Transcribe every entry that follows exactly, omitting all pictures.

Data supplied section start

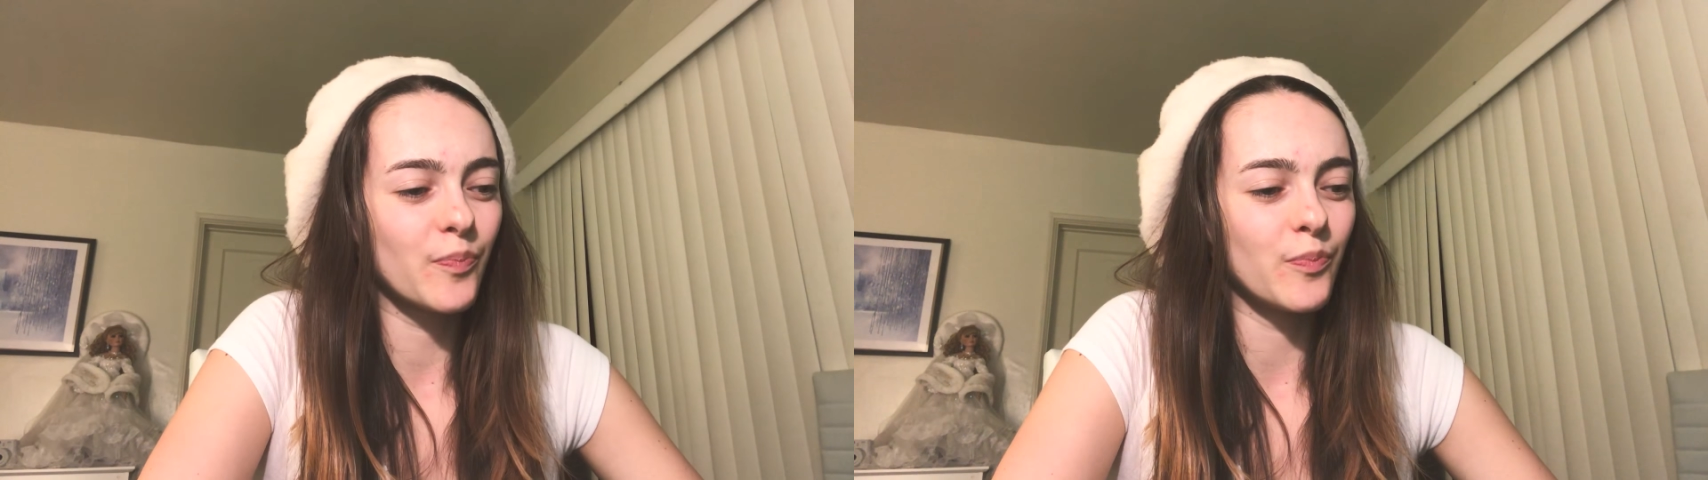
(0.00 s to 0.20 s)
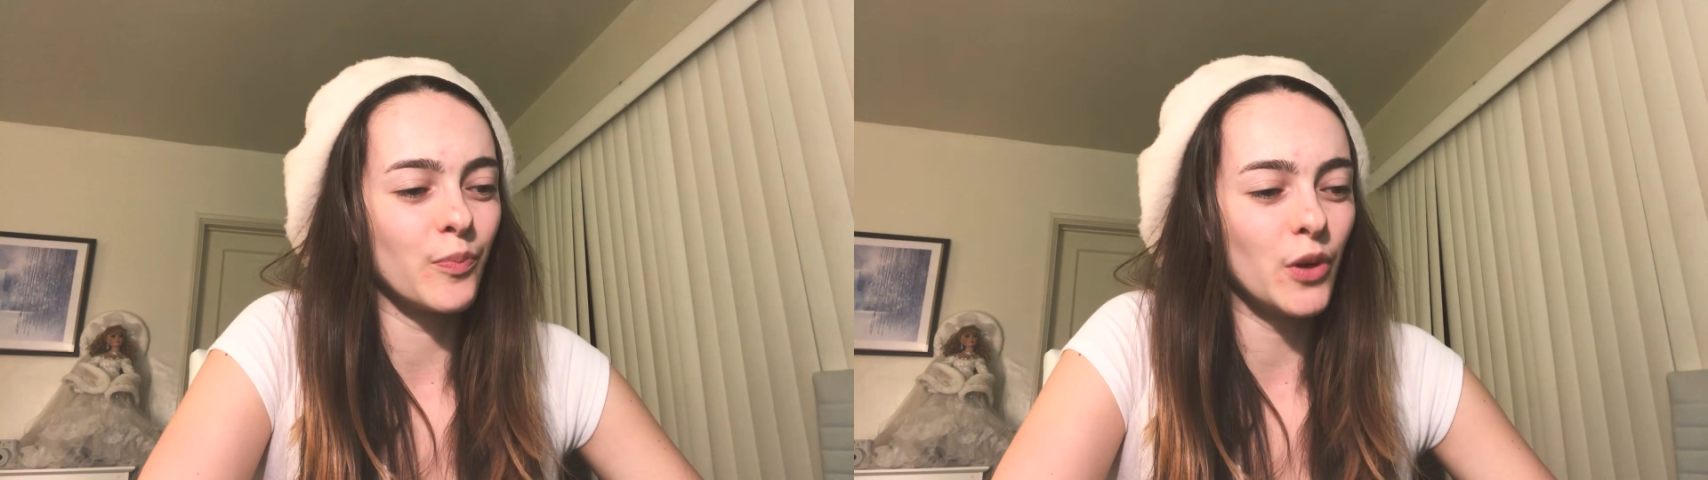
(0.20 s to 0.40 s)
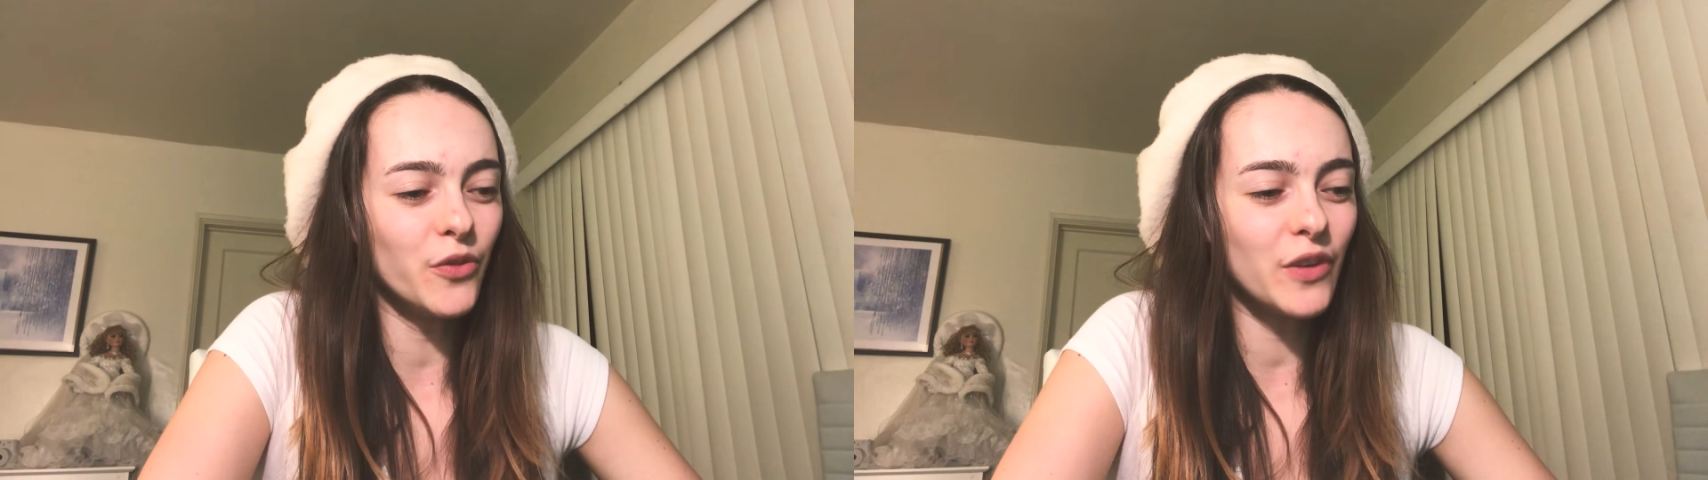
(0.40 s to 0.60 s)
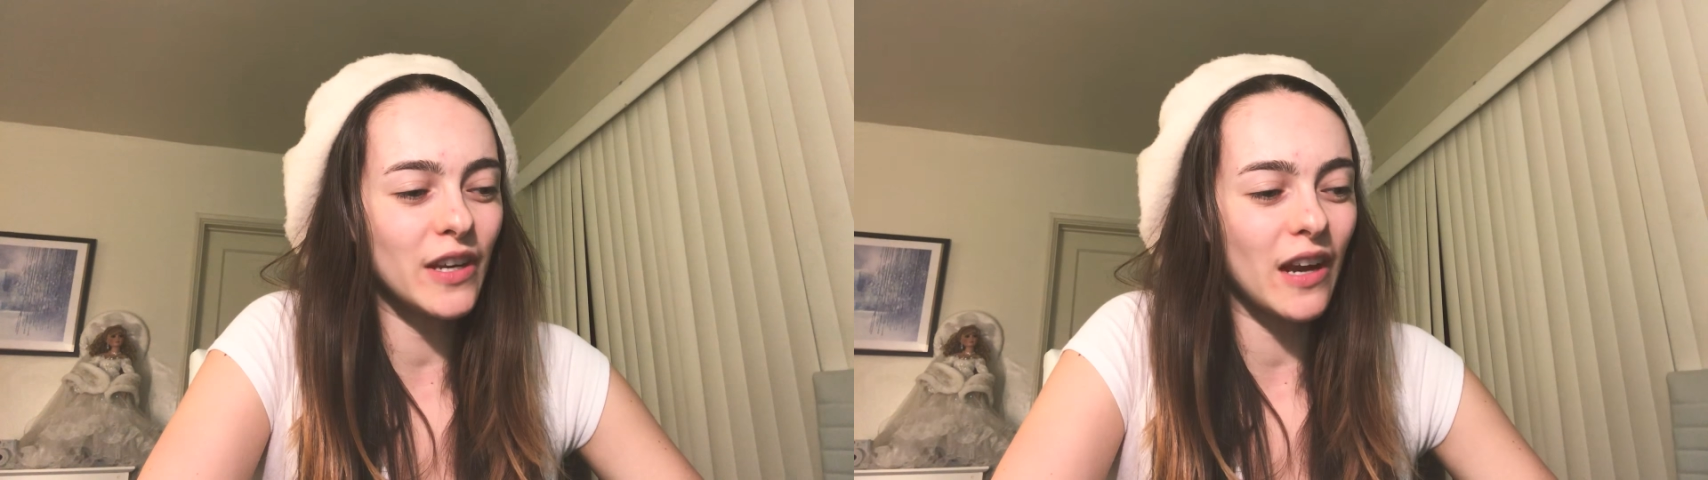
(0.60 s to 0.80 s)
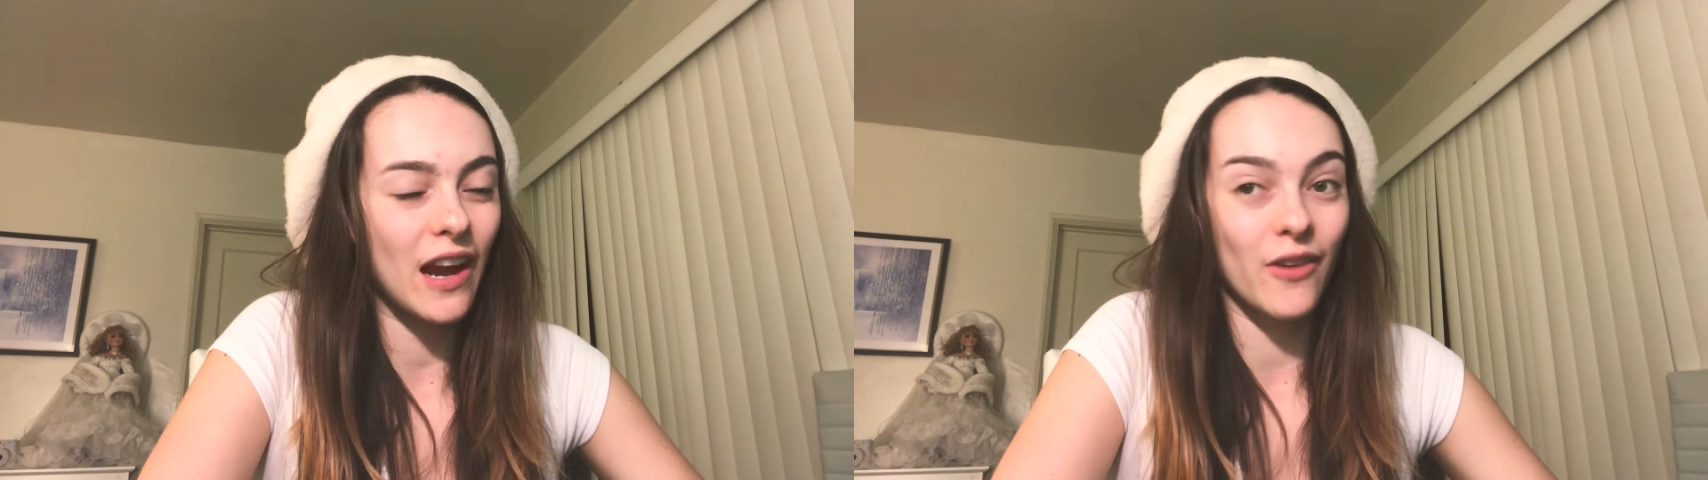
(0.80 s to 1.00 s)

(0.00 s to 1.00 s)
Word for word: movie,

Data supplied section end

• **Exercise answer**
(0.00 s to 0.20 s)
(0.20 s to 0.40 s)
(0.40 s to 0.60 s)
(0.60 s to 0.80 s)
(0.80 s to 1.00 s)

(0.00 s to 1.00 s)
Word for word: movie,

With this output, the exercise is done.